Adjusting to the new status quo was easier said than done, and that is exactly what we did throughout our clerkship in the Philippine General Hospital. Face masks and face shields were the norm, with everyone living day by day; the threat of contracting the virus that made the Earth stand still ever looming around us. Even as we felt a particular sense of normalcy at finally being able to go on face to face duties again, we had to contend with the idea that the world as we knew it was not as it used to be. Opportunities for procedures, learnings, and assists that were once in abundance in the pre-pandemic setting were now scarce, with the class often being told to defer these opportunities to the more senior class, who were equally unfortunate as they virtually spent a majority of all their hospital years in isolation during the peak of the pandemic. Many of us finished our Clerkship year feeling as if we had much more to learn to deserve to be called “doctors”.

This past year – our last as students – circumstances were a bit more favorable. Still, we had to deal with many things along the way. As with the previous year, our curriculum was once again split into two phases separated roughly six months apart, with the idea that if a lockdown were to occur again, there would be another opportunity to make up for lost duties or requirements. While this may have served as a peaceful respite for the more difficult rotations, it also did not translate well with regards to establishing continuity in patient care as well as in providing ample time for the class to adequately internalize some of the lessons learned throughout. With our fellow Postgraduate Interns from different medical schools in tow, we navigated a new PGH, one that changed just as much as we had over the course of the previous two years.
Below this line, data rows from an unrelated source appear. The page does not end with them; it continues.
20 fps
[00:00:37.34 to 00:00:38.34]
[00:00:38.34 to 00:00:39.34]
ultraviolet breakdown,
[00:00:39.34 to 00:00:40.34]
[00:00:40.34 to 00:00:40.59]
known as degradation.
Seniors who we once last saw as our seniors in Calderon Hall were now our residents, equally as hard pressed to take every opportunity possible to make up for lost time in the preceding years. We were forced to learn in the span of a single year what previous batches did in three. For every misstep and question, we not only felt a sense of internalized inferiority, but also had to contend with similar statements online — with some higher powers deeming us as less qualified or capable compared to our pre-pandemic peers. Regardless, we pushed on and finally reached the end of our journey as medical students.
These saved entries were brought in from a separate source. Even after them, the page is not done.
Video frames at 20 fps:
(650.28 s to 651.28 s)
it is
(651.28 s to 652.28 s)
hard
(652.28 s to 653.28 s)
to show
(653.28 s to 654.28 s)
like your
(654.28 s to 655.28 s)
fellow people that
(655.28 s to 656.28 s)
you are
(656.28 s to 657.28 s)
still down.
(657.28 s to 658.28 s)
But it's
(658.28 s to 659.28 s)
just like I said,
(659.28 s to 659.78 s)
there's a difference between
As I look back at what the class has gone through to get to where we are today, the question I posed at the start still lingers at the back of my mind. Yugto can be described as appropriate to our experience, but perhaps there is a more fitting way to illustrate the collective experience of the class after everything that has happened? Weeks after the initial announcement, another vote was opened with an alternate suggestion for the graduation theme: paglaom, hope. When the polls were opened, the change was met with approval from the class, with 88% voting to change the theme. Indeed, after everything that we have been through, I cannot help but agree. Yugto implies finality, a defined start and end, but the story that we are writing as a class has not yet reached its conclusion. Rather, it has only begun. Paglaom implies many things. For one, we as servant leaders of the UP College of Medicine have been tasked through our capacity as physicians to act as agents of hope through our respective practices, increasing the quality of life for our patients while also giving them the chance to see the sun for another day. Paglaom also implies the beginning of something greater than what any of us could have expected. It indicates a bright outlook of what is yet to come, a promise of something better. It is a statement to the world that our class is not yet done with what we have to offer to the college, and to the country. As we leave our medical education behind and move to the challenges that life has to offer, in my mind I go back to our class cheer, and how its construction implies not a declaration of history having been made — instead, being a promise of what is yet to come. Our story is not the end of a book, to be discarded and left to the rigors of time. Rather, it is still a blank page, of many stories waiting to be told.

We made history – and we will keep making history.

Students from Class 2023 pose in front of the Oblation and PGH in their white coats as their final days of internship come to an end.